Unprecedented trade wind strength is shifting global warming to the oceans, but for how much longer?

Research looking at the effects of Pacific Ocean cycles has been gradually piecing together the puzzle explaining why the rise of global surface temperatures has slowed over the past 10 to 15 years.  
 
A new study adds yet another piece to the puzzle by examining the influence of Pacific trade winds.
 
While the rate of surface temperature warming has slowed in recent years, several studies have shown that the warming of the planet as a whole has not.  This suggests that the slowed surface warming is not due as much to external factors like decreased solar activity or more pollutants in the atmosphere blocking sunlight, but more due to internal factors shifting the heat into the oceans.
 
 In particular, the rate at which the deep oceans have warmed over the past 10 to 15 years is unprecedented in the past half century.
 
Research led by Masahiro Watanabe of the Japanese Atmosphere and Ocean Research Institute suggests this is mainly due to more efficient transfer of heat to the deep oceans.

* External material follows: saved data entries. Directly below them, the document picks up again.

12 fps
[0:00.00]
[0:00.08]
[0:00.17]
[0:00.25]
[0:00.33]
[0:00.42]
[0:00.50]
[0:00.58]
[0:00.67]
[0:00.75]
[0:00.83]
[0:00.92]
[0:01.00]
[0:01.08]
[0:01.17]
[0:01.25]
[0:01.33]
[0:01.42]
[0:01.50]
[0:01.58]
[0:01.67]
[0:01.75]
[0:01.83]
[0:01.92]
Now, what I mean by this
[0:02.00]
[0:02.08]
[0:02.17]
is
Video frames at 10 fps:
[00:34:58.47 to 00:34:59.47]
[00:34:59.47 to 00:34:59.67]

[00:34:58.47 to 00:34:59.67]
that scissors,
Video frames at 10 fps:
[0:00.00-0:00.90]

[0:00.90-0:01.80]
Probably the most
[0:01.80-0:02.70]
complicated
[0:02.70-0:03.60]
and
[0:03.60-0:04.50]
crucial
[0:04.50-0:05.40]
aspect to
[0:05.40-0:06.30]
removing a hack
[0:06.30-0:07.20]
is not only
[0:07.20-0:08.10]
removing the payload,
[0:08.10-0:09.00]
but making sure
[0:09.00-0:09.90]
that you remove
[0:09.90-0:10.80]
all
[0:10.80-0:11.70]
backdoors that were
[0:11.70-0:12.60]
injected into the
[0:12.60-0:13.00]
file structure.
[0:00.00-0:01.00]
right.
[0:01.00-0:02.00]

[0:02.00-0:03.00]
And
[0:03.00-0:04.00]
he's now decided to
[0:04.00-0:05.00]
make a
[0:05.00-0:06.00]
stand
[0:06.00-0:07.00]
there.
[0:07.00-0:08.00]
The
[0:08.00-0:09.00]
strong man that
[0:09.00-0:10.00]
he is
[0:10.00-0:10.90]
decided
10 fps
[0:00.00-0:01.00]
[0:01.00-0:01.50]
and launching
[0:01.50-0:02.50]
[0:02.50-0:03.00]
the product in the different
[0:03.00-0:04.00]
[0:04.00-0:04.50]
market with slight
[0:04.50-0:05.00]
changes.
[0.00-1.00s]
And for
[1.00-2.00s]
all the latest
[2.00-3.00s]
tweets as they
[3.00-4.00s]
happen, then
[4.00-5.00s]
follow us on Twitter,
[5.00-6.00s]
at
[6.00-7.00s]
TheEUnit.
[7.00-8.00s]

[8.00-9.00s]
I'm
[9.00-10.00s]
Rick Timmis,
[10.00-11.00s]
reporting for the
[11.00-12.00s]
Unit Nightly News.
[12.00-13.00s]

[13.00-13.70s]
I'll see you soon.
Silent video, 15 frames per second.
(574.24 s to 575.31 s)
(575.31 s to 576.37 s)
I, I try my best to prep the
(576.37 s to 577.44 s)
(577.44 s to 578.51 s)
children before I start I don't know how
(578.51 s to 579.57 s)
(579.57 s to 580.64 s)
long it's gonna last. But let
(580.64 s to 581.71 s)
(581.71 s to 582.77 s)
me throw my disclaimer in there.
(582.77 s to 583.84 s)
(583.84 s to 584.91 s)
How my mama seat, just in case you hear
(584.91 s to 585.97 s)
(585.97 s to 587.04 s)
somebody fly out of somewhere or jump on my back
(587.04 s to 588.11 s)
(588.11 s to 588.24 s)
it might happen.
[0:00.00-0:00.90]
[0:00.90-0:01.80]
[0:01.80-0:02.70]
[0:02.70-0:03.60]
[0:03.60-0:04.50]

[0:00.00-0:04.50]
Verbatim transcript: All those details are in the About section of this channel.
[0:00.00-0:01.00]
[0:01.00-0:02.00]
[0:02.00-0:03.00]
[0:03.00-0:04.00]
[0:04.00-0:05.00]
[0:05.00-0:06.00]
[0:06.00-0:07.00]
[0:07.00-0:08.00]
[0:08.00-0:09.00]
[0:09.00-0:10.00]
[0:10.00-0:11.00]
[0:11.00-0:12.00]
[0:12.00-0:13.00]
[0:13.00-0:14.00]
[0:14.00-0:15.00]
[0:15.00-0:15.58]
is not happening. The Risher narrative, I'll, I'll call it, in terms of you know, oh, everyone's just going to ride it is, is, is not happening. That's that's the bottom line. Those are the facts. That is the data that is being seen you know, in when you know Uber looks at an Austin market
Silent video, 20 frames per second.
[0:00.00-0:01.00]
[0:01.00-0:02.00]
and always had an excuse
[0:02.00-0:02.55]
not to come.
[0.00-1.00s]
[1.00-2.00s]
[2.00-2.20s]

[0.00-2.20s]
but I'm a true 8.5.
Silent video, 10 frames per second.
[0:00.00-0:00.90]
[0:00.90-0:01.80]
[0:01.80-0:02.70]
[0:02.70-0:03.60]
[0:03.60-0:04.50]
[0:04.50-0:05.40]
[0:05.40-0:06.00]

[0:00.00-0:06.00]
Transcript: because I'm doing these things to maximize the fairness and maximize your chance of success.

Consistent with model simulations led by Gerald Meehl, Watanabe finds that we sometimes expect "hiatus decades" to occur, when surface air temperatures don’t warm because more heat is transferred to the deep ocean layers.
 
 A paper published last year by Yu Kosaka and Shang-Ping Xie from the Scripps Institution of Oceanography found that accounting for the changes in Pacific Ocean surface temperatures allowed their model to reproduce the slowed global surface warming over the past 10 to 15 years.  However, the mechanism causing these Pacific Ocean changes has remained elusive.